Belize’s government aims to restructure its debt through negotiations with bondholders and will consider any proposal presented, Prime Minister Dean Barrow told reporters in Belize City today.
The country has worked in “good faith” with its creditors and is willing to discuss alternative restructuring scenarios, Barrow said, while stating that the government would only accept proposals that involved sustainable debt levels.
“Debt sustainability is the whole and entire object of this exercise,” Barrow said. “It is clear that serious good faith, face-to-face negotiations are the only root to a consensual solution.”
The Central American country skipped a $23 million coupon payment on $544 million of bonds due in 2029 on Aug. 20. Finance Secretary Joseph Waight said the same day that the government is unlikely to make the payment during a 30-day grace period and has instead offered bondholders three different restructuring options.

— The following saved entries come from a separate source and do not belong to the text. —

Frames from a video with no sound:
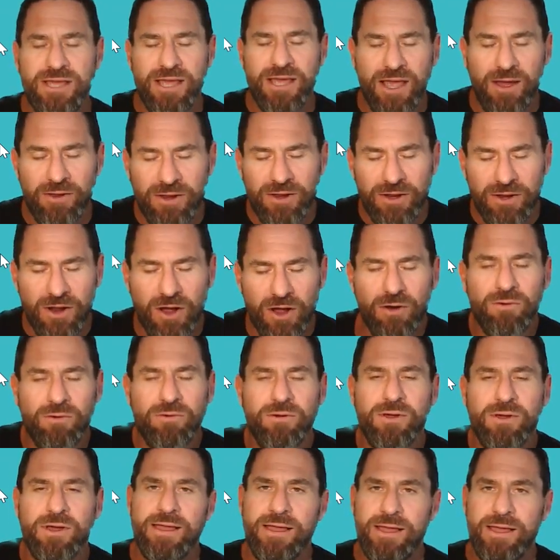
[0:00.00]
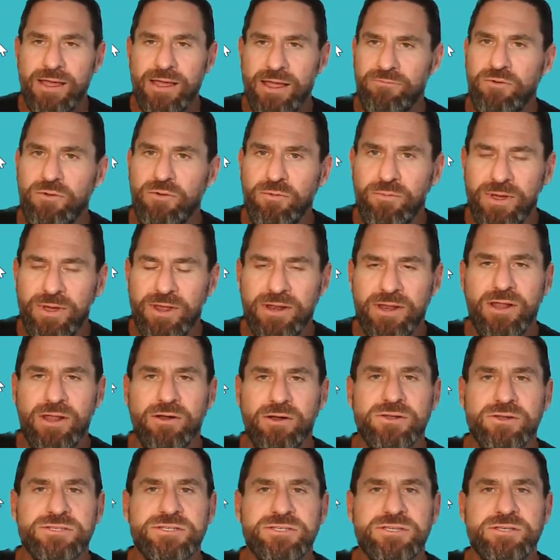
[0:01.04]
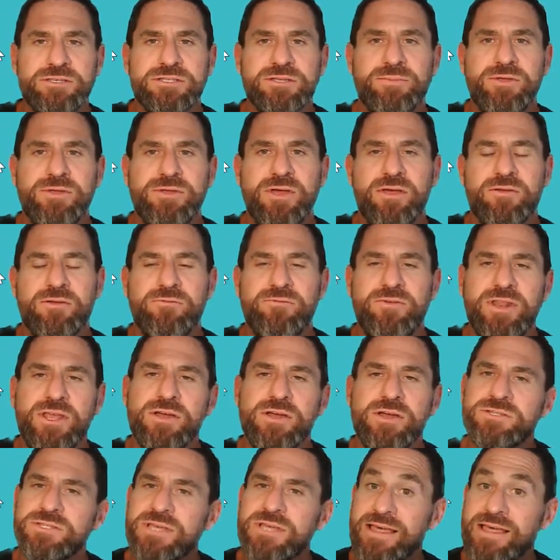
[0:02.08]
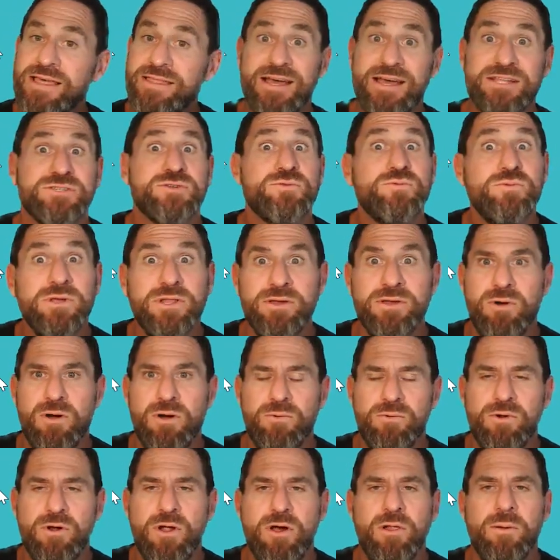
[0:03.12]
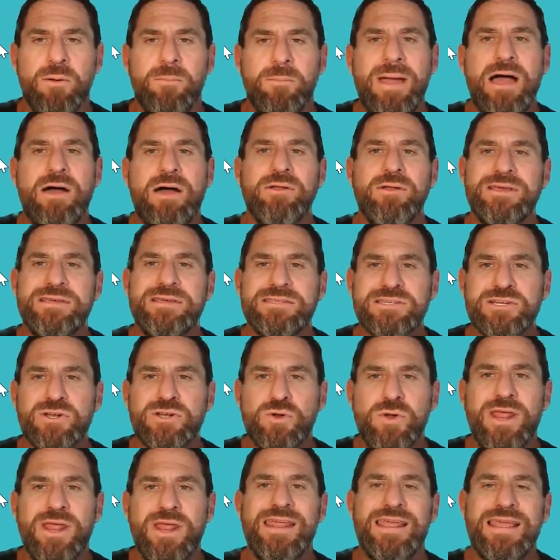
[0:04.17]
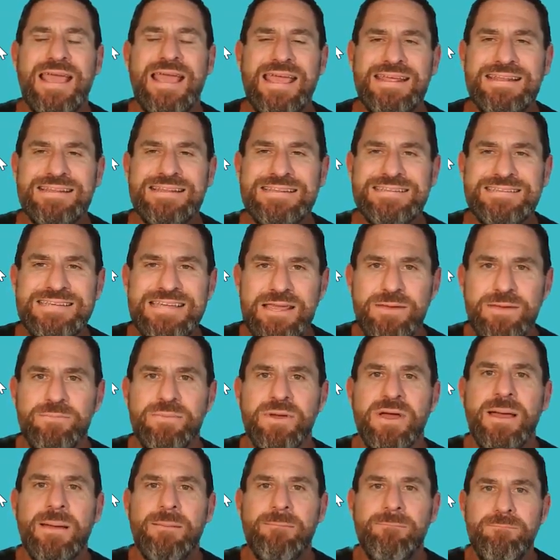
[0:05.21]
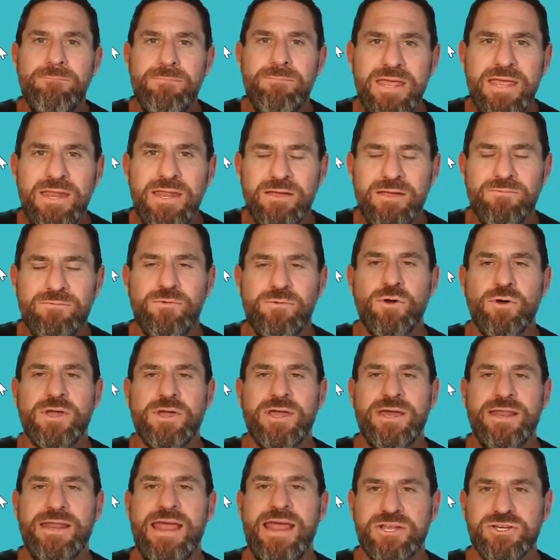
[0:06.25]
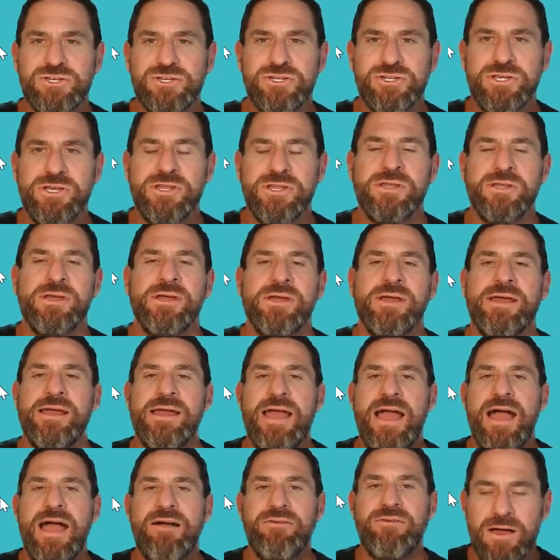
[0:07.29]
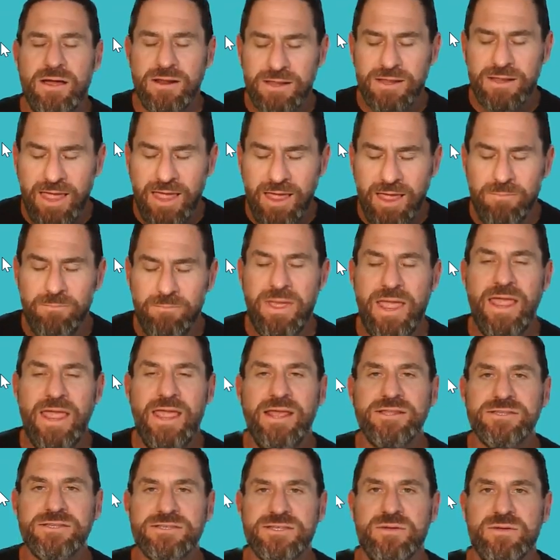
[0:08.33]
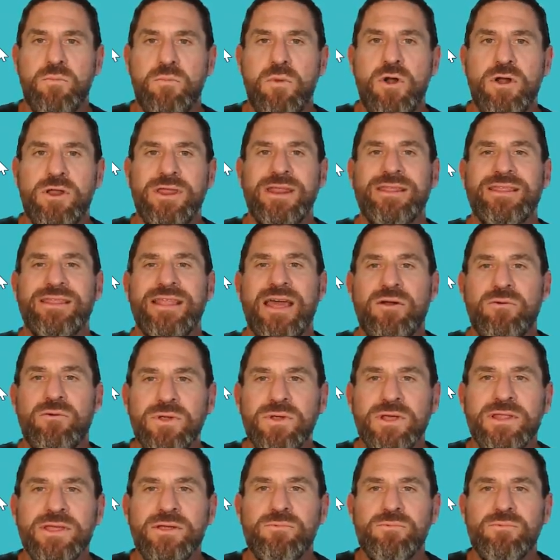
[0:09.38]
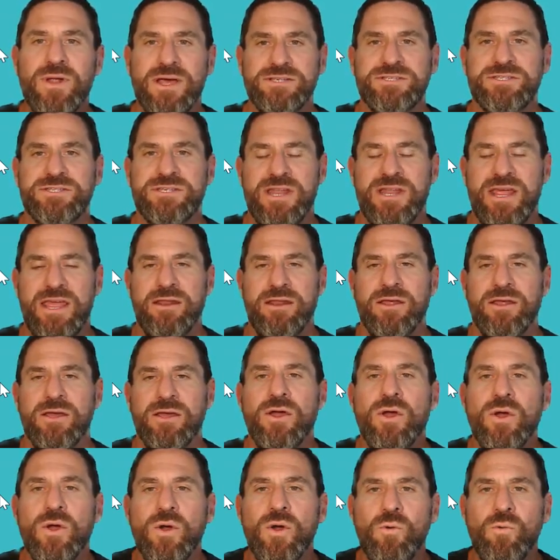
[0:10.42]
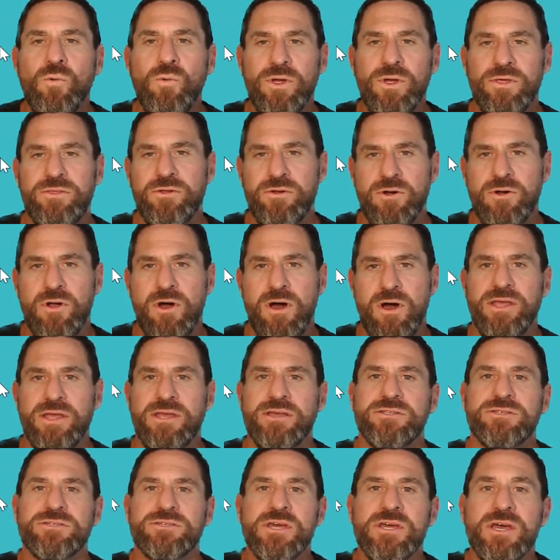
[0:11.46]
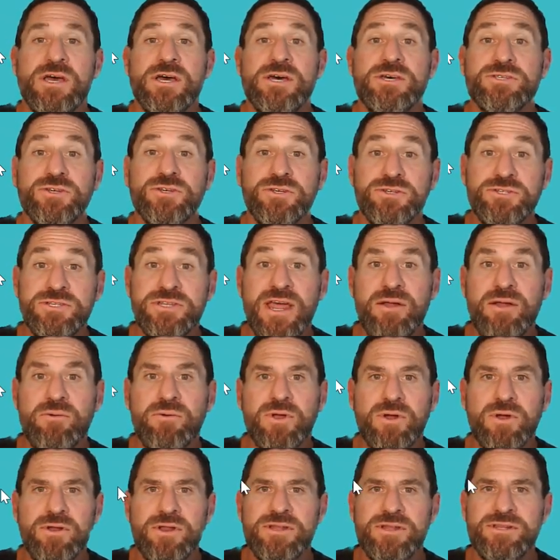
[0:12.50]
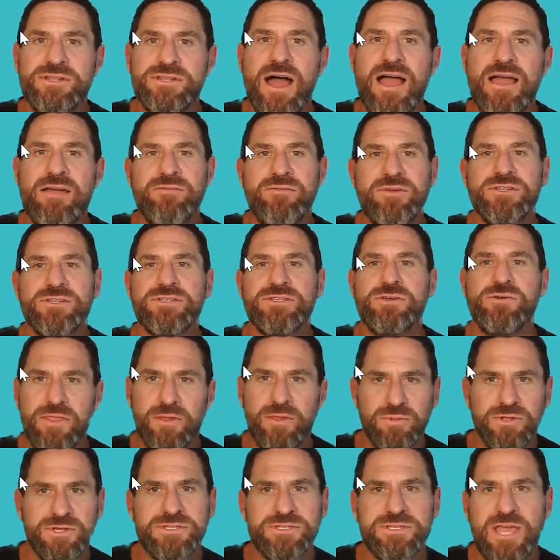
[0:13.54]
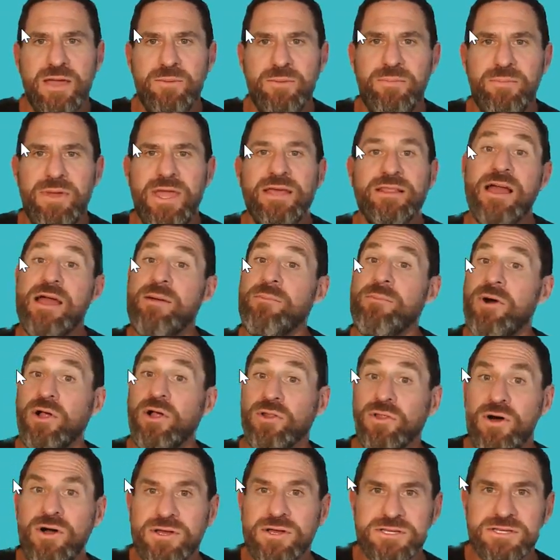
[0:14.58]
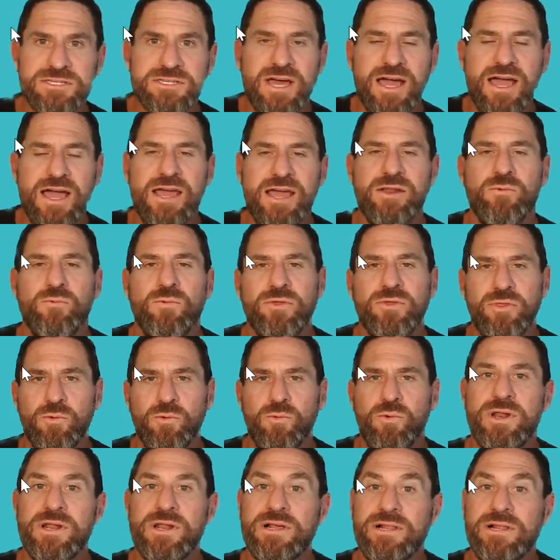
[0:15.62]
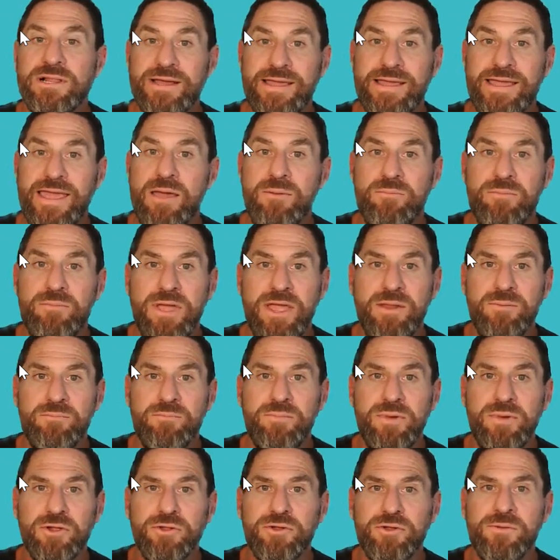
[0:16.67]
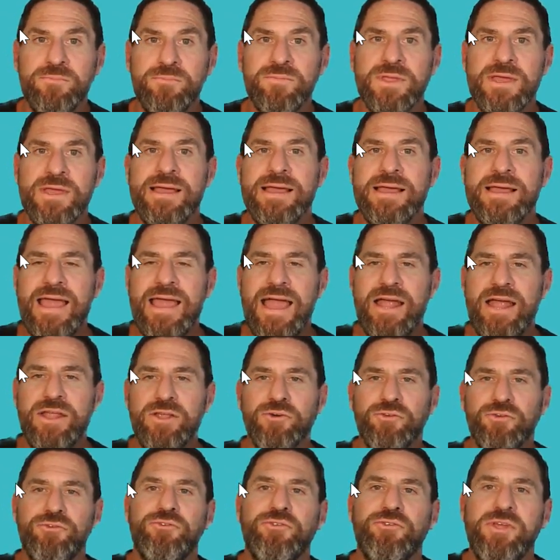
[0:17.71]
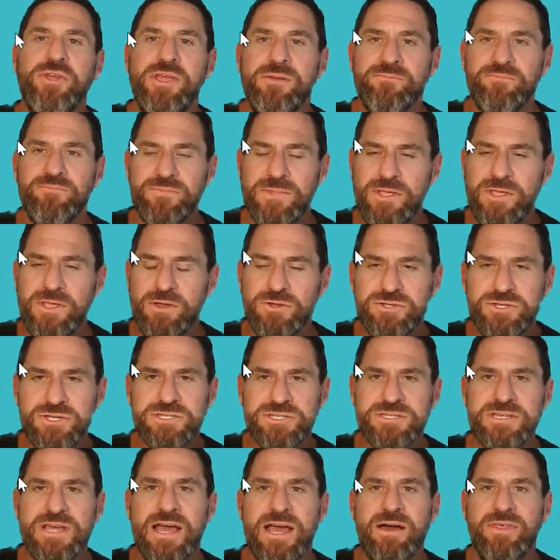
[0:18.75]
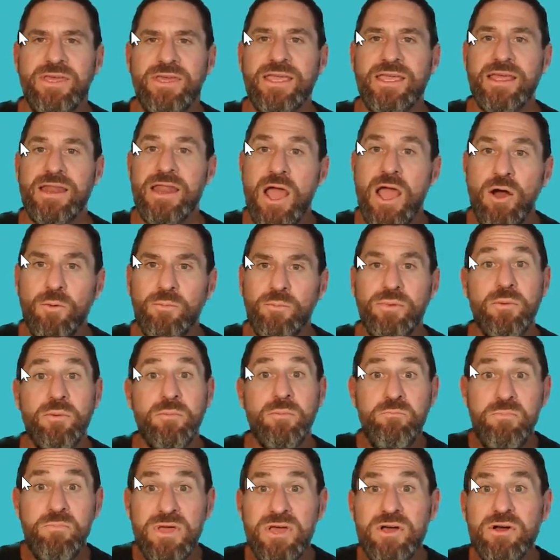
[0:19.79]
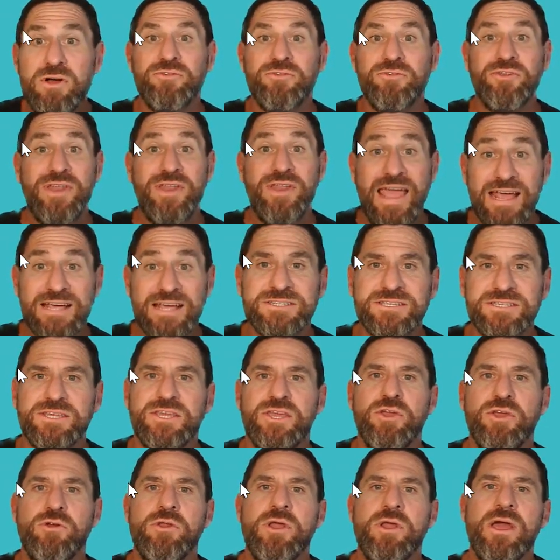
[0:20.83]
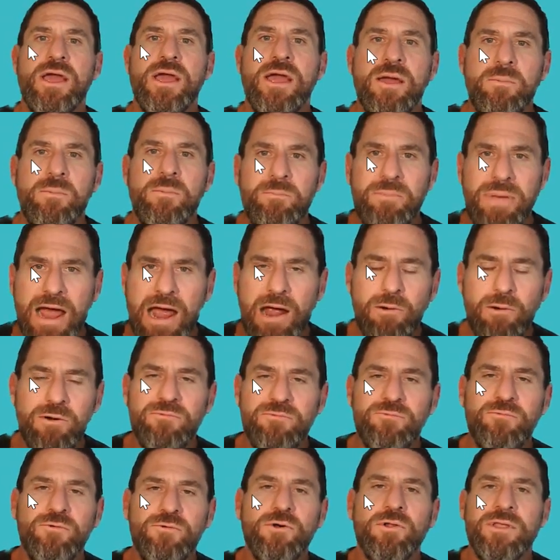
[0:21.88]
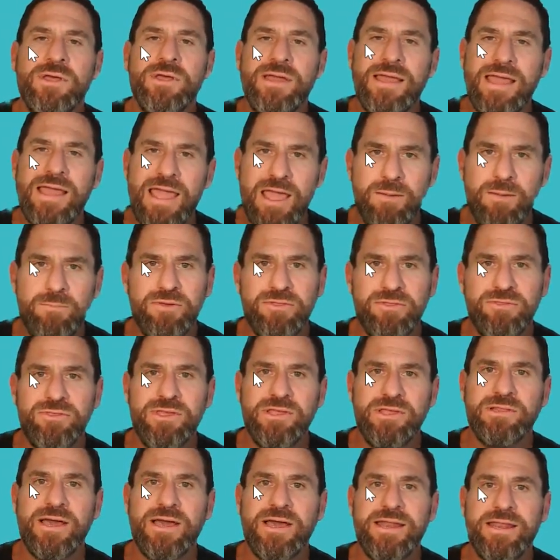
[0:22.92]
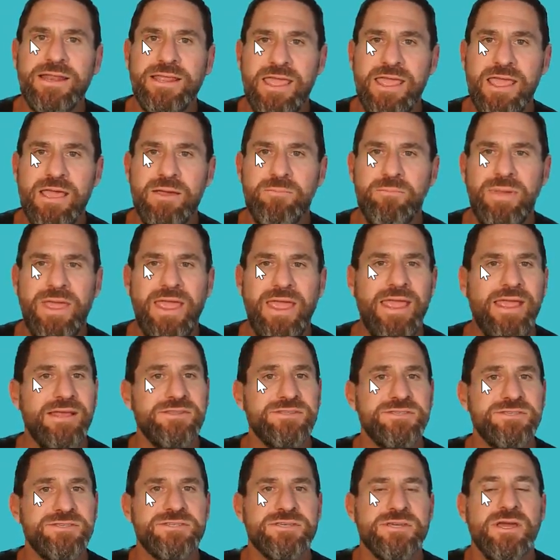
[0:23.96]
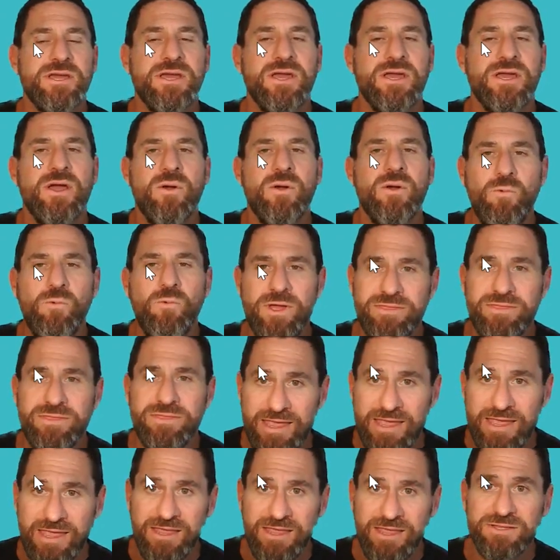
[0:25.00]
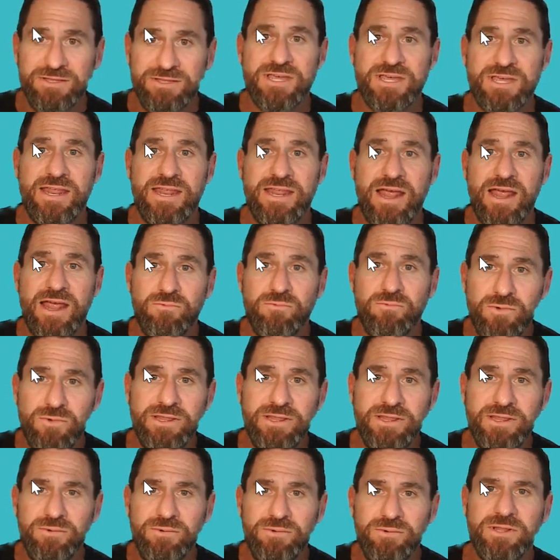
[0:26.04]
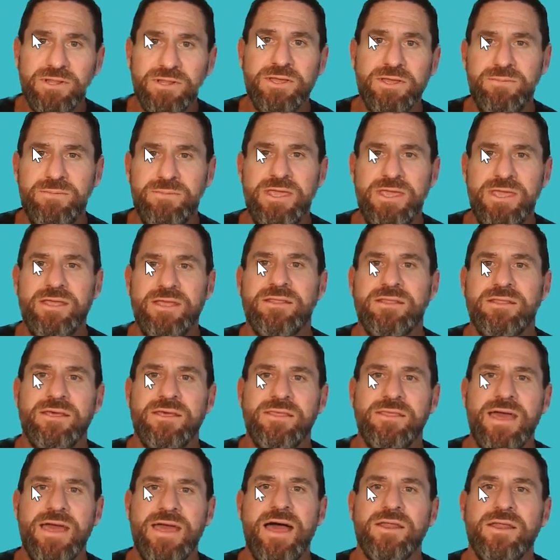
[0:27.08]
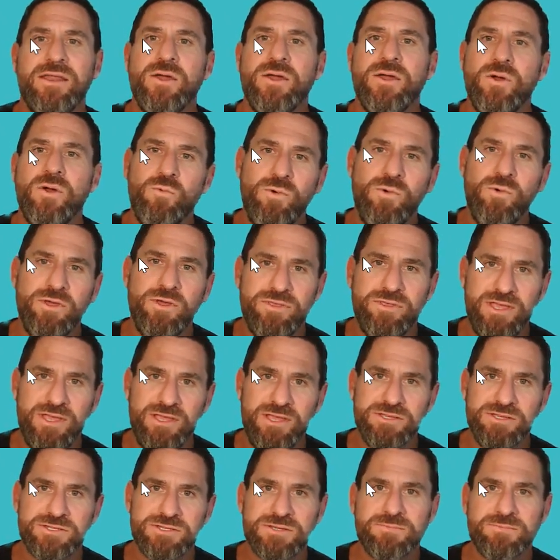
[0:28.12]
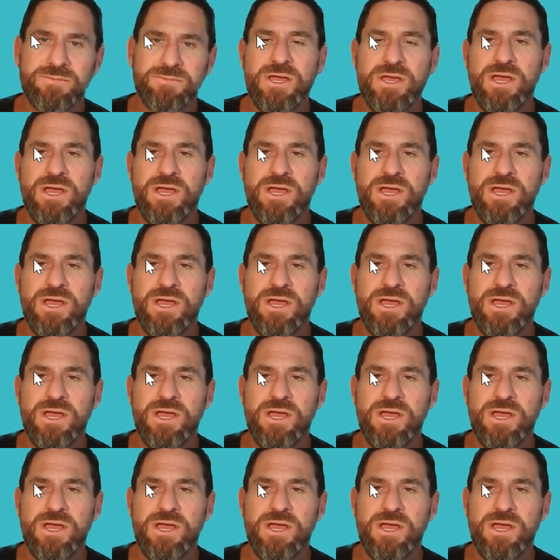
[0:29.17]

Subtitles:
And if you've been here, seen some of the other videos, that's really what we're all about, is creating a deep, meaningful connection, have campaigns and marketing that really resonate with your audience. So today we're going to dive into the Bliss Campaign Lab alongside with the one-click campaign builder, and you'll see just how they can help you build and execute powerful, empathy-led campaigns with ease. And I really, really mean that, with ease.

Facing slowing economic growth and rising expenditures after the nationalization of telecommunications and electricity companies, Barrow said the $1.4 billion economy couldn’t afford to continue payments on the debt. The coupon on the bonds climbed to 8.5 percent this year from 6 percent as part of an agreement reached with bondholders in a 2007 restructuring.
The price on the so-called superbond rose 0.49 cents to 34.99 at 2:41p.m. New York time. The bonds were trading at about 50 cents the first week of August, before the government said it would be unable to make the coupon payment.

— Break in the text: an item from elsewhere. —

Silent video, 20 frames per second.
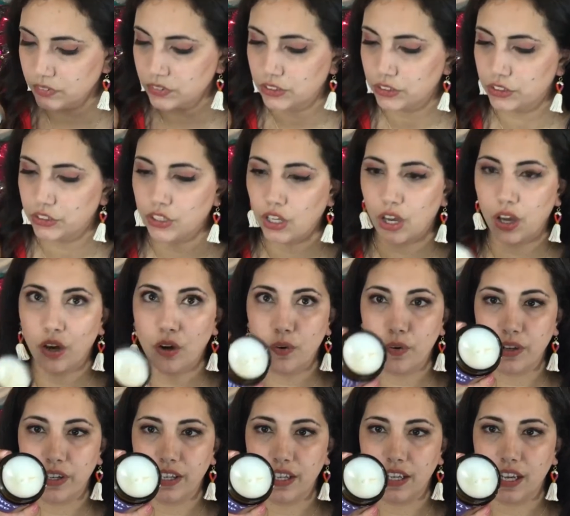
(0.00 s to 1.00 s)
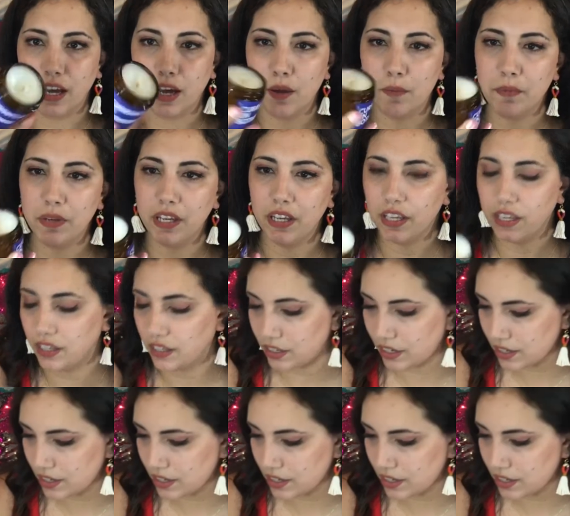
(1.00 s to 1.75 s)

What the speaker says: So yummy.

In response to the missed payment, Standard & Poor’s lowered Belize’s credit rating to selective default yesterday and said investors were likely to recover 30 percent to 50 percent of the face value in a restructuring.
“We really don’t want things to get to that point,” Barrow said when asked about the possibility of default. Belize can stay out of international credit markets in the case of default, though that “is not a prospect that we like to contemplate for the reason that we are certain that we can reach an agreement with the creditors,” he said.
Wedged between Mexico and Guatemala on the Caribbean coast, Belize’s tourism and services-dependent economy expanded 2 percent in 2011. Manufacturing and construction made up 21 percent of the economy, while agriculture and fishing’s contribution fell for a sixth consecutive year, to 11 percent, according to the central bank.
Two of the three restructuring scenarios Barrow’s government has proposed call for a 45 percent principal reduction, a lower coupon and a maturity extension to 2042 from 2029. The third option includes the reduction of the 8.5 percent coupon rate to 2 percent with a 15-year principal grace period and a maturity date extension to 2062, the central bank said Aug. 8.
“It may appear Belize is asking for a lot but we aren’t asking for more than the circumstances require,” Barrow said. “For the benefit of Belizeans and our long-term creditors, it is time to put out this fire, once and for good.”
Barrow said the government has maintained “consistent conversation” with the Inter-American Development Bank and International Monetary Fund, as well as the U.S. Treasury. The country’s debt restructuring team heads to Washington D.C. today to approach the financial institutions about receiving additional assistance and reforming development and growth policies, Barrow said.